Stored data:
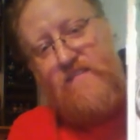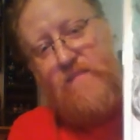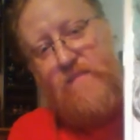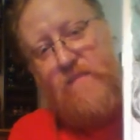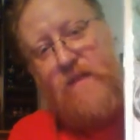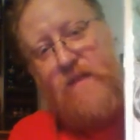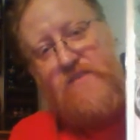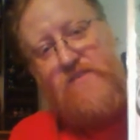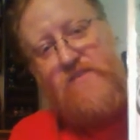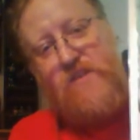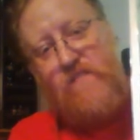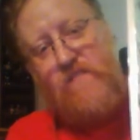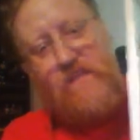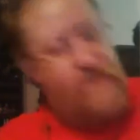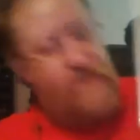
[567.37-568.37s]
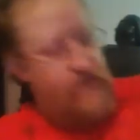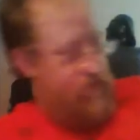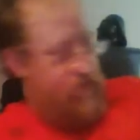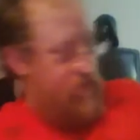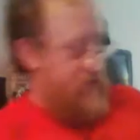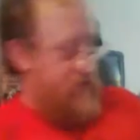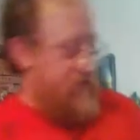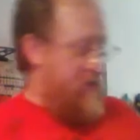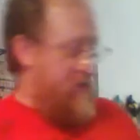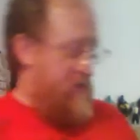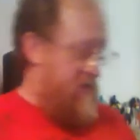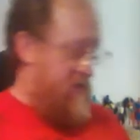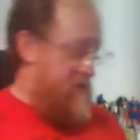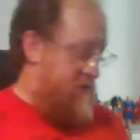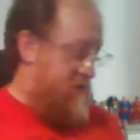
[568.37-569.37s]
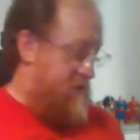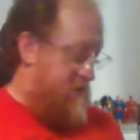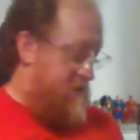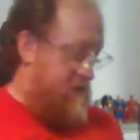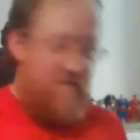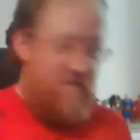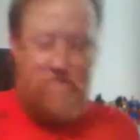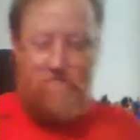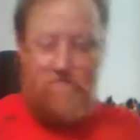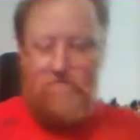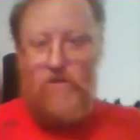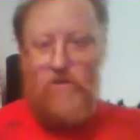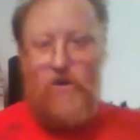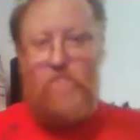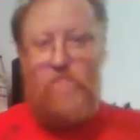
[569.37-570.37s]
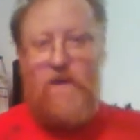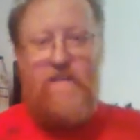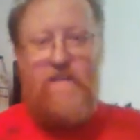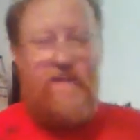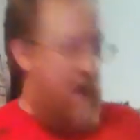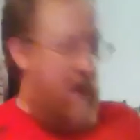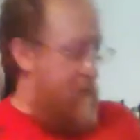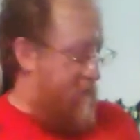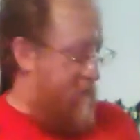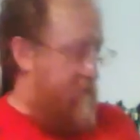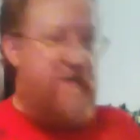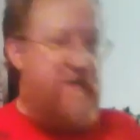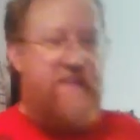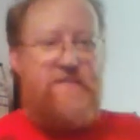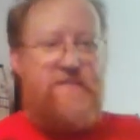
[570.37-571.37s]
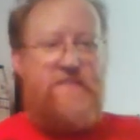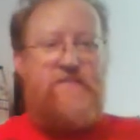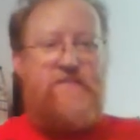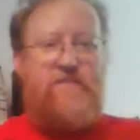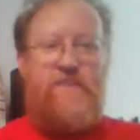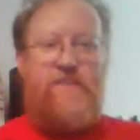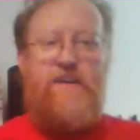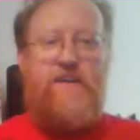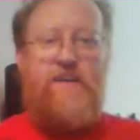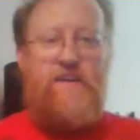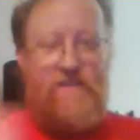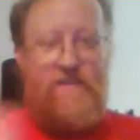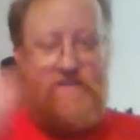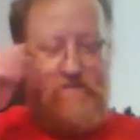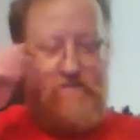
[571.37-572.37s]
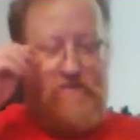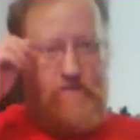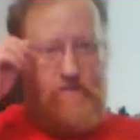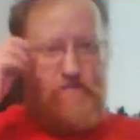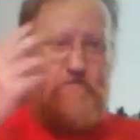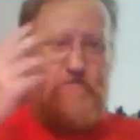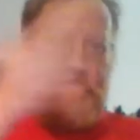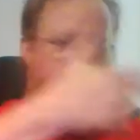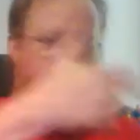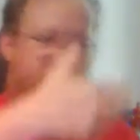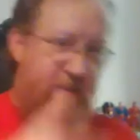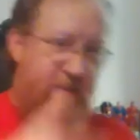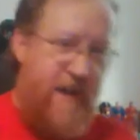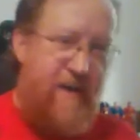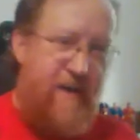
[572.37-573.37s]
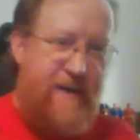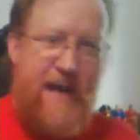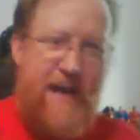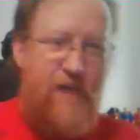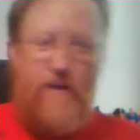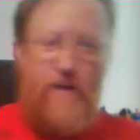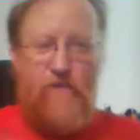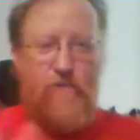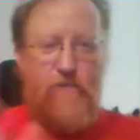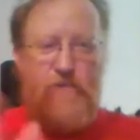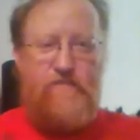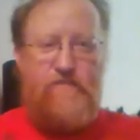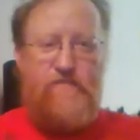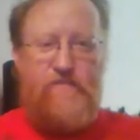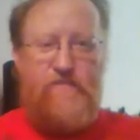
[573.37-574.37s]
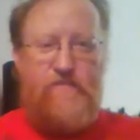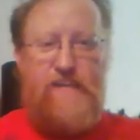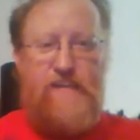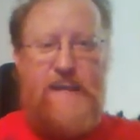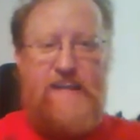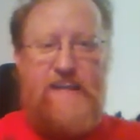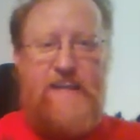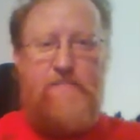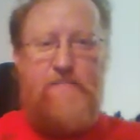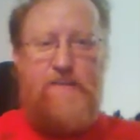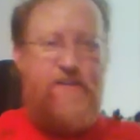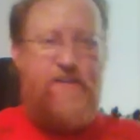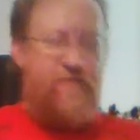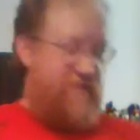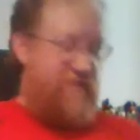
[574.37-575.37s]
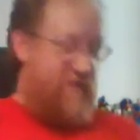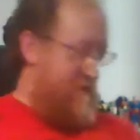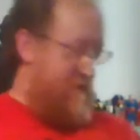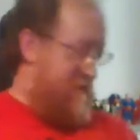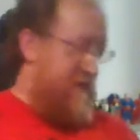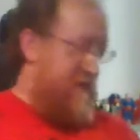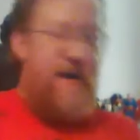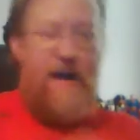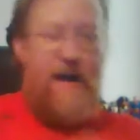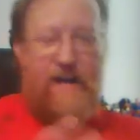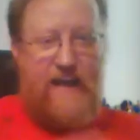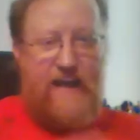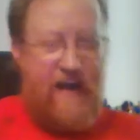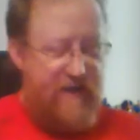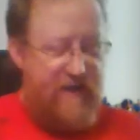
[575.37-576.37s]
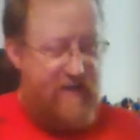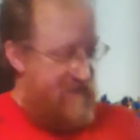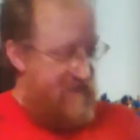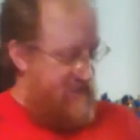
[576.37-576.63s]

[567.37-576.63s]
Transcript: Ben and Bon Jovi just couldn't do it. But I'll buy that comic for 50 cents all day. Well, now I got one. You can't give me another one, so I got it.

◆ ACTIVITY
Without carrying over any pictures, retype the records above exactly.

◆ PROBLEM SOLUTION
[567.37-568.37s]
[568.37-569.37s]
[569.37-570.37s]
[570.37-571.37s]
[571.37-572.37s]
[572.37-573.37s]
[573.37-574.37s]
[574.37-575.37s]
[575.37-576.37s]
[576.37-576.63s]

[567.37-576.63s]
Transcript: Ben and Bon Jovi just couldn't do it. But I'll buy that comic for 50 cents all day. Well, now I got one. You can't give me another one, so I got it.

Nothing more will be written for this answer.